While discouraged workers are unemployed, they are not included in the standard unemployment rate, as it only considers those actively seeking employment.

By excluding discouraged workers from the unemployment calculations, we might underestimate the unemployment rate, as some individuals who want jobs are not reflected in these figures.
Labor Force
The labor force is a critical element in calculating the unemployment rate and understanding economic health.
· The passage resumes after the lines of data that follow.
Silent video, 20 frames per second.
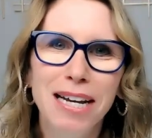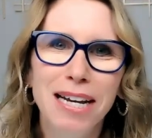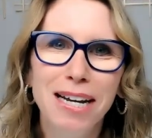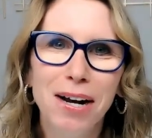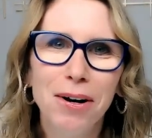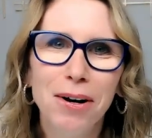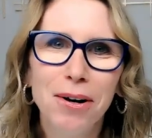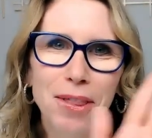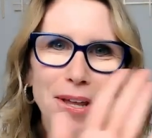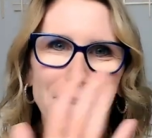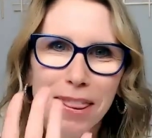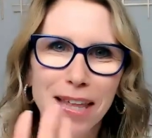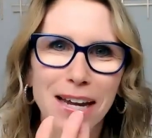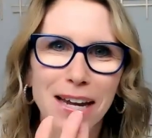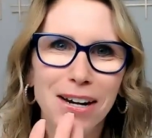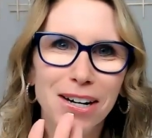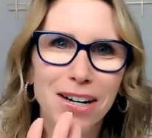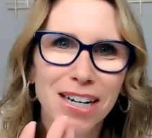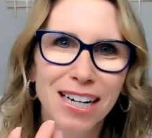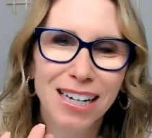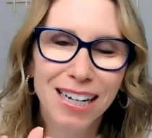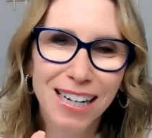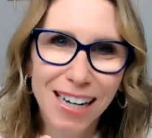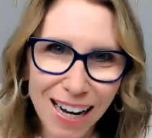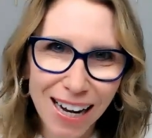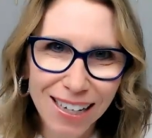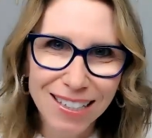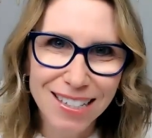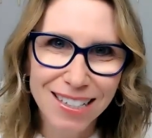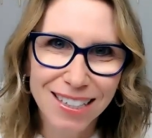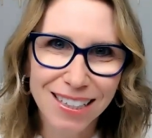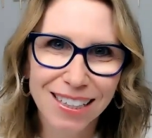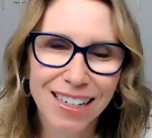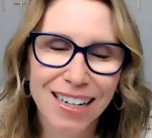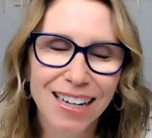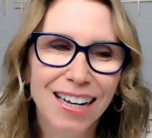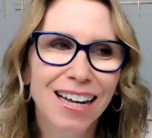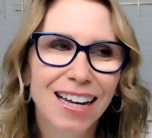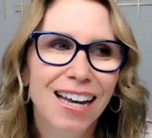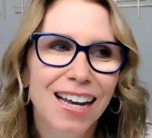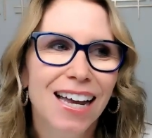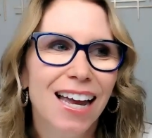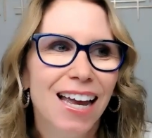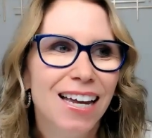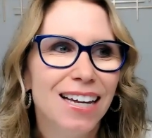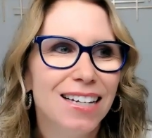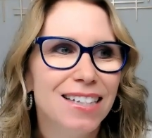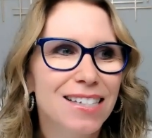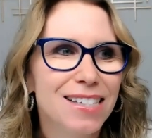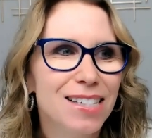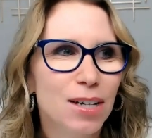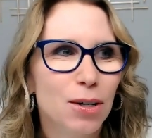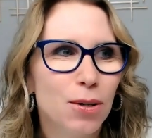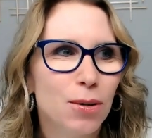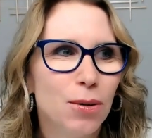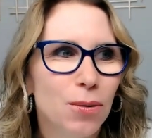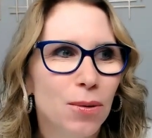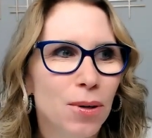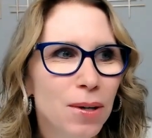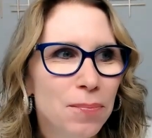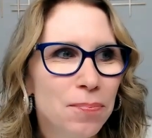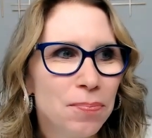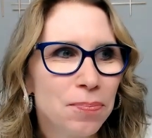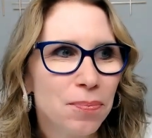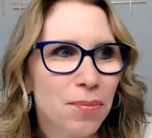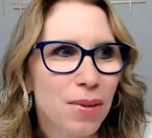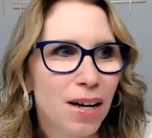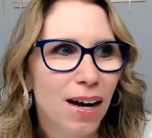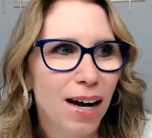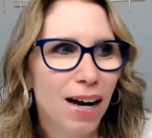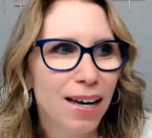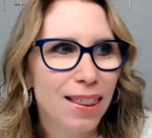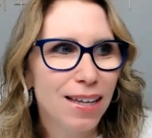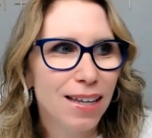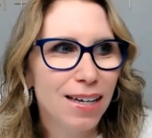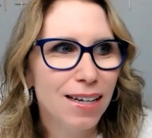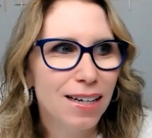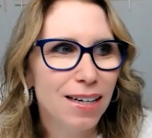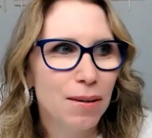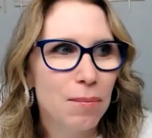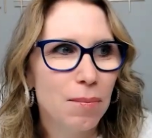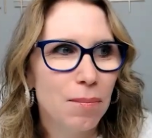We know that they are connected. And so I think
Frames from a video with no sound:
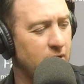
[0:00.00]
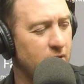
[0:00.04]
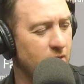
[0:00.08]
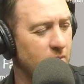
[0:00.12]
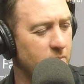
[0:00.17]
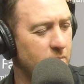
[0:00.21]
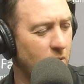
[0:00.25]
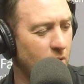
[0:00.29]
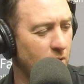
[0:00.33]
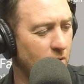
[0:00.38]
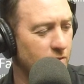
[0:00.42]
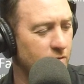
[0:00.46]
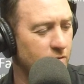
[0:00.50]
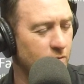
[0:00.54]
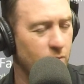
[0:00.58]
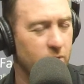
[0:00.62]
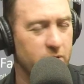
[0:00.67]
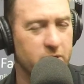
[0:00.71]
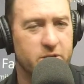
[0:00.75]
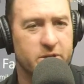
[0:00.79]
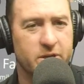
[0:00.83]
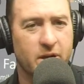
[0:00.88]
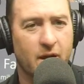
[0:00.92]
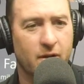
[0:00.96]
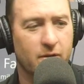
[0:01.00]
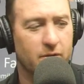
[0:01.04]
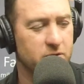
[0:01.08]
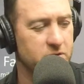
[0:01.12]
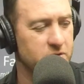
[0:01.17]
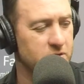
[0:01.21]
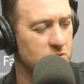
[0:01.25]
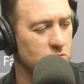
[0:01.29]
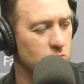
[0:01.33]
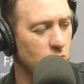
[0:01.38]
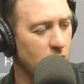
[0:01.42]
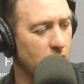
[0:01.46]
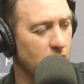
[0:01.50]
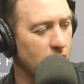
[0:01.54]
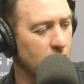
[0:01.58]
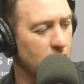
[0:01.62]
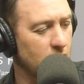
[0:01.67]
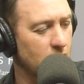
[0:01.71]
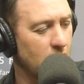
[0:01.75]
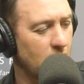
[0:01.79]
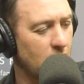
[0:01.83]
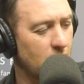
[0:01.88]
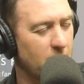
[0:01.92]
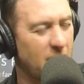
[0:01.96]
the par 3 challenge as
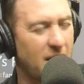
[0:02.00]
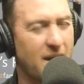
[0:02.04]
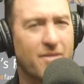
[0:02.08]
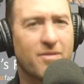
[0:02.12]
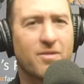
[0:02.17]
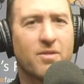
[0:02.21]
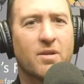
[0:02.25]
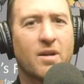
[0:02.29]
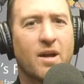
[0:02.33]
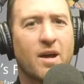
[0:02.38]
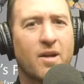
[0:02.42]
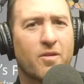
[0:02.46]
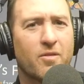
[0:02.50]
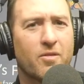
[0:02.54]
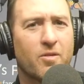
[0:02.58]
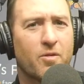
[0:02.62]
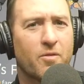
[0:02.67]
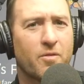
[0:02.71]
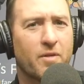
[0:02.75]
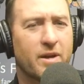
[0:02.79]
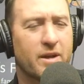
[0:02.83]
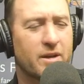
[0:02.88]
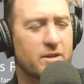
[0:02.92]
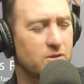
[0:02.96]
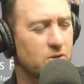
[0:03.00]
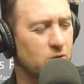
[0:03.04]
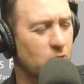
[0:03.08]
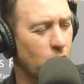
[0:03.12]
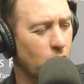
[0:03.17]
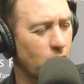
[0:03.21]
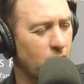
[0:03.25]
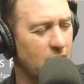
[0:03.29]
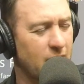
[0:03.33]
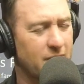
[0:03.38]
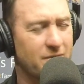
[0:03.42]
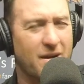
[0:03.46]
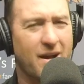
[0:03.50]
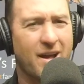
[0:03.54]
well. I don't know if I hit the green.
It includes everyone from a population who is willing and able to work.

This means the labor force is made up of employed individuals plus those who are unemployed but actively searching for work.

Individuals like discouraged workers or those not actively seeking employment, such as retirees, are not included in the labor force.

For instance, if an economy has 9 million employed and 1 million unemployed but actively seeking work, the labor force totals 10 million.
Unemployment Categories
Unemployment categories help us understand the various reasons why people might not be working.

The most commonly discussed category is those who are actively seeking work but are currently unemployed. These individuals are counted in the unemployment rate.

Beyond active seekers, there are several other categories including:
  • Discouraged Workers: Those who want a job but have stopped looking for work due to repeated job search failures.
  • Underemployed: Workers employed below their skill level or in part-time positions despite wanting full-time work.
By considering all categories, we get a fuller picture of employment challenges an economy may face.
Economic Indicators
Economic indicators are statistics that provide insight into the health of an economy. The unemployment rate is one of the most important economic indicators.

This rate shows the percentage of the labor force that is unemployed and actively seeking work.

Other significant economic indicators include:
  • Gross Domestic Product (GDP): The total value of all goods and services produced in a country.
  • Inflation Rate: Measures how prices of goods and services rise over time.
These indicators help governments and investors make informed decisions, adjusting policies or strategies according to the current economic climate.